╔══

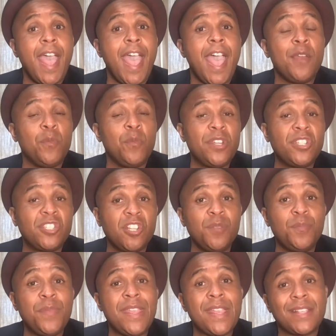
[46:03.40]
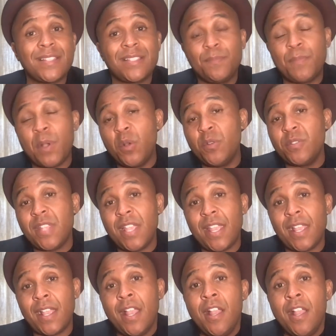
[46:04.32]
and we should be
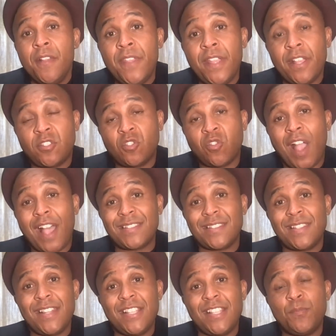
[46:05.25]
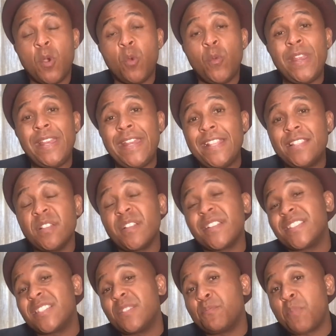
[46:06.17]
exposing the atrocities, but we need to
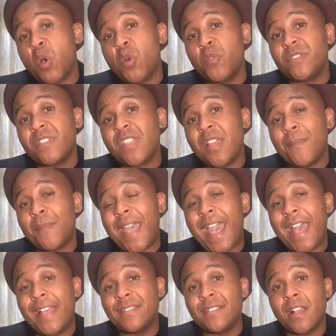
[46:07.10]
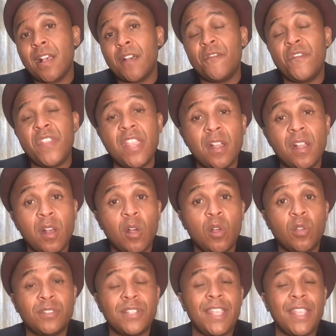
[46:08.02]
expose them as a
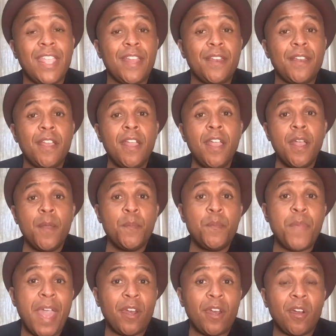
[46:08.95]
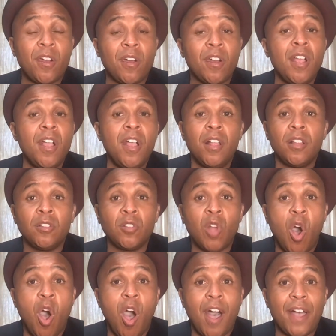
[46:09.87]
vehicle to get better
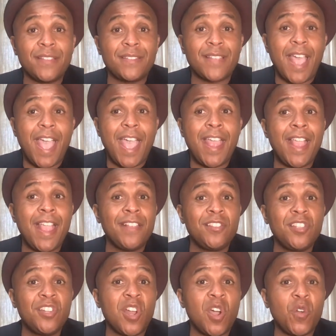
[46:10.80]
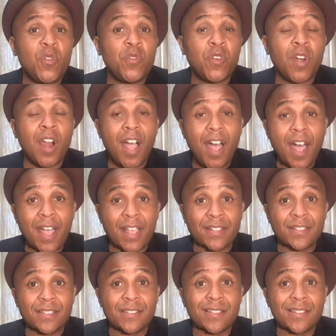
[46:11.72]
laws. And, you know, for
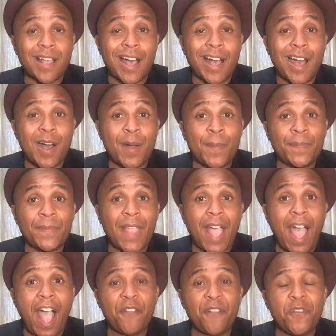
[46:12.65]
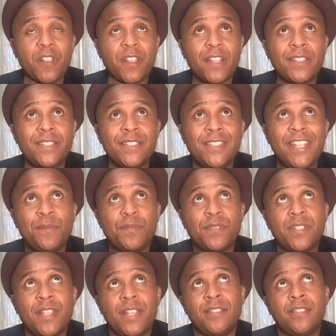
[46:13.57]
us, um, I feel a deep
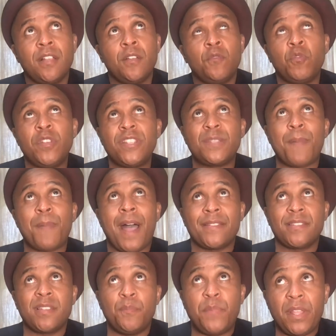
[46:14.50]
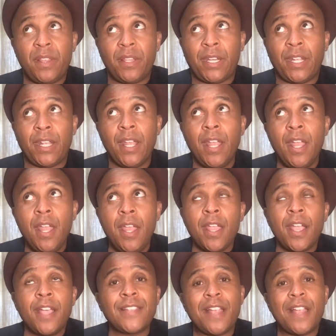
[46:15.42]
sense of responsibility
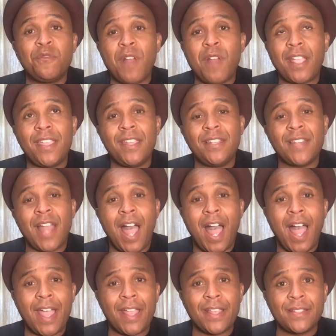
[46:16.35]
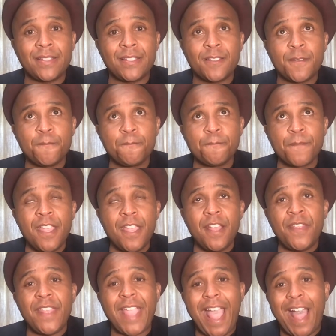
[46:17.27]
because I recognize
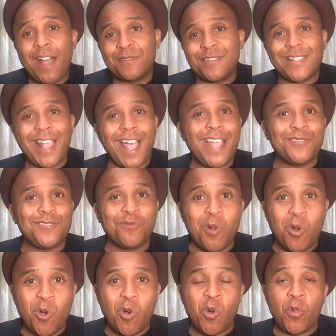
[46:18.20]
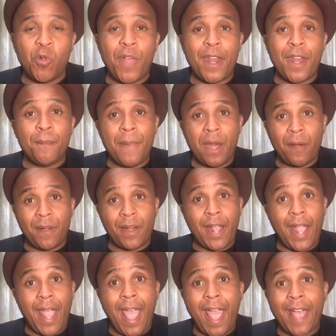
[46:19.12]
the outsized role that
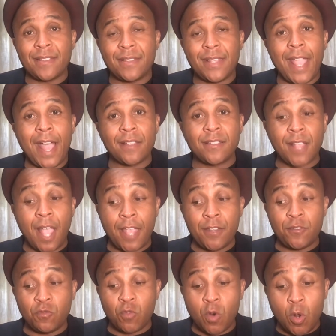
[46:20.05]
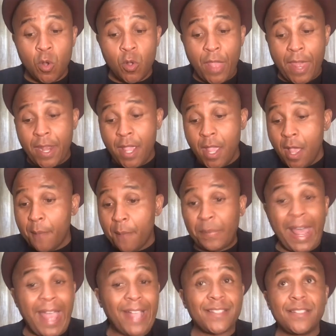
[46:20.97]
America has, the outsized role that
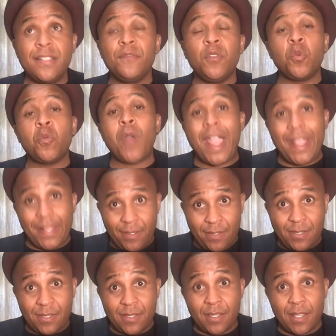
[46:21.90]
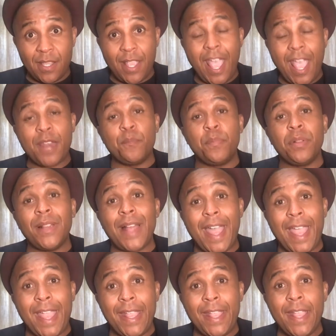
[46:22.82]
Black civil rights can
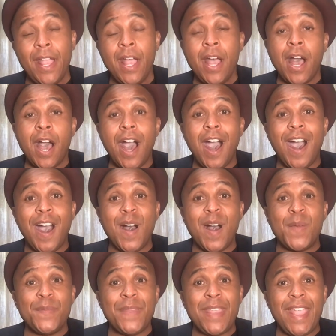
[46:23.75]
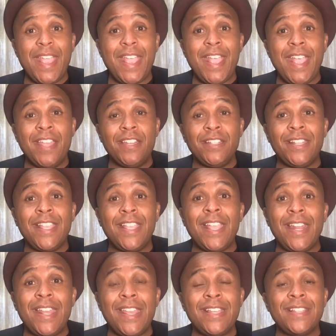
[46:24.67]
play um, in
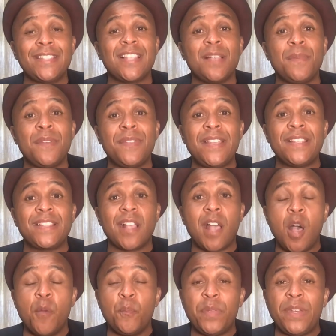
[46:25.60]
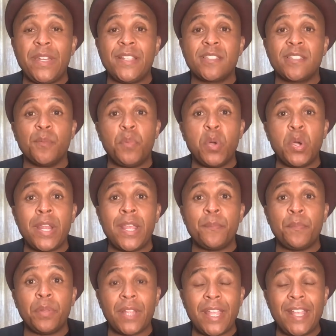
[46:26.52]
getting some of these companies to put
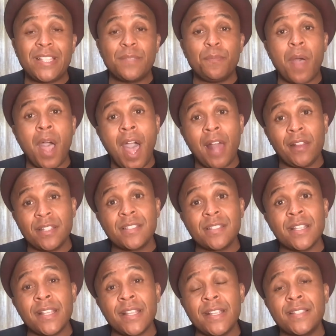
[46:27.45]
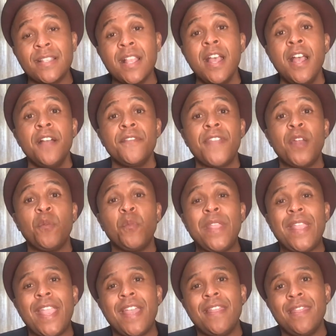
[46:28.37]
in place policies that
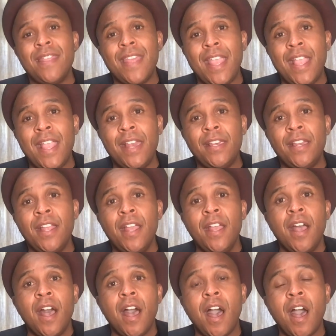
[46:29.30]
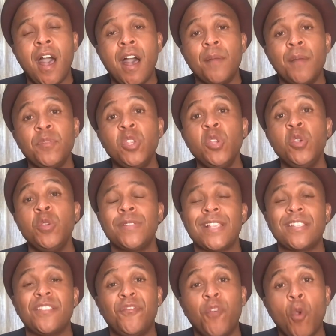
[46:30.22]
we can then um, use
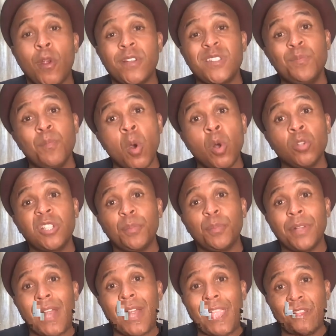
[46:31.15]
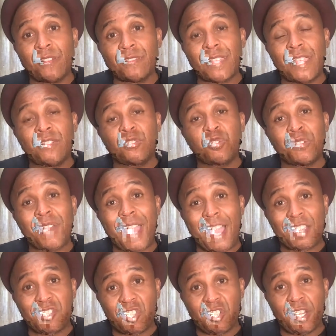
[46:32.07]
as force multipliers
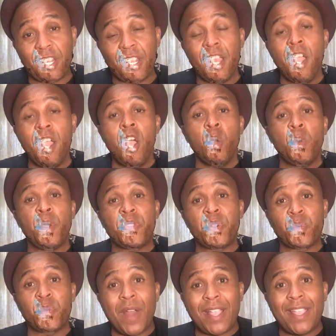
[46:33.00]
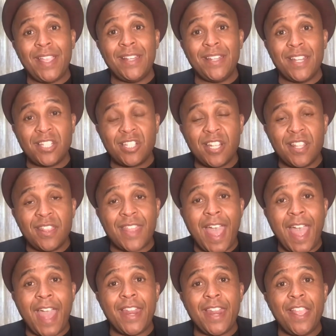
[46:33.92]
internationally, with the recognition
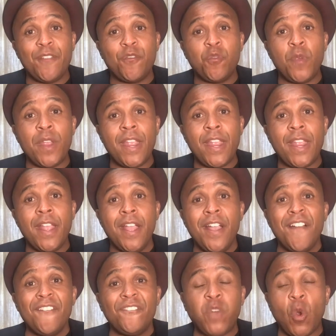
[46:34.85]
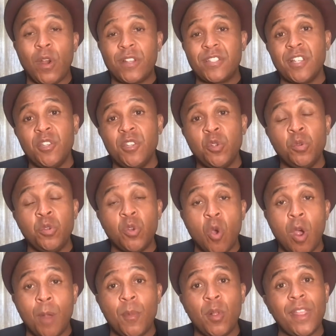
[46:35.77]
that if we force a new
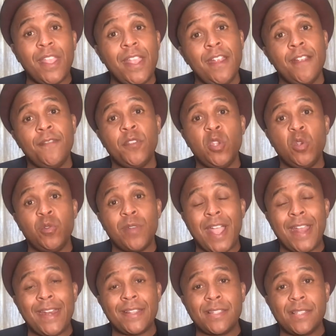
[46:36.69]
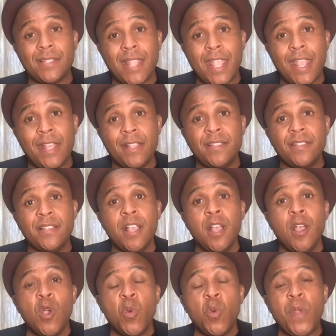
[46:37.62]
normal here in the United States,
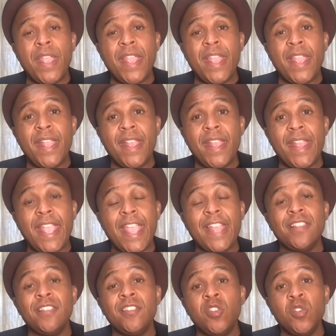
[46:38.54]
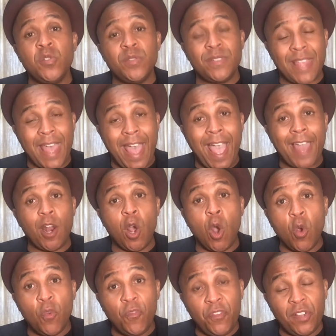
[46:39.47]
we can use that
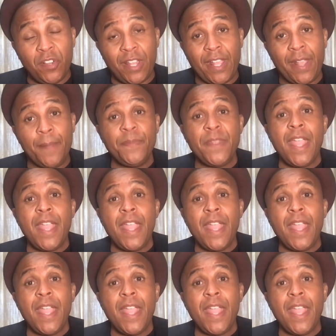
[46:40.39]
hopefully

╚══

YOUR OBJECTIVE | Exactly as written, copy the entries above without their pictures.

OUTPUT FOR THIS TASK |
[46:03.40]
[46:04.32]
and we should be
[46:05.25]
[46:06.17]
exposing the atrocities, but we need to
[46:07.10]
[46:08.02]
expose them as a
[46:08.95]
[46:09.87]
vehicle to get better
[46:10.80]
[46:11.72]
laws. And, you know, for
[46:12.65]
[46:13.57]
us, um, I feel a deep
[46:14.50]
[46:15.42]
sense of responsibility
[46:16.35]
[46:17.27]
because I recognize
[46:18.20]
[46:19.12]
the outsized role that
[46:20.05]
[46:20.97]
America has, the outsized role that
[46:21.90]
[46:22.82]
Black civil rights can
[46:23.75]
[46:24.67]
play um, in
[46:25.60]
[46:26.52]
getting some of these companies to put
[46:27.45]
[46:28.37]
in place policies that
[46:29.30]
[46:30.22]
we can then um, use
[46:31.15]
[46:32.07]
as force multipliers
[46:33.00]
[46:33.92]
internationally, with the recognition
[46:34.85]
[46:35.77]
that if we force a new
[46:36.69]
[46:37.62]
normal here in the United States,
[46:38.54]
[46:39.47]
we can use that
[46:40.39]
hopefully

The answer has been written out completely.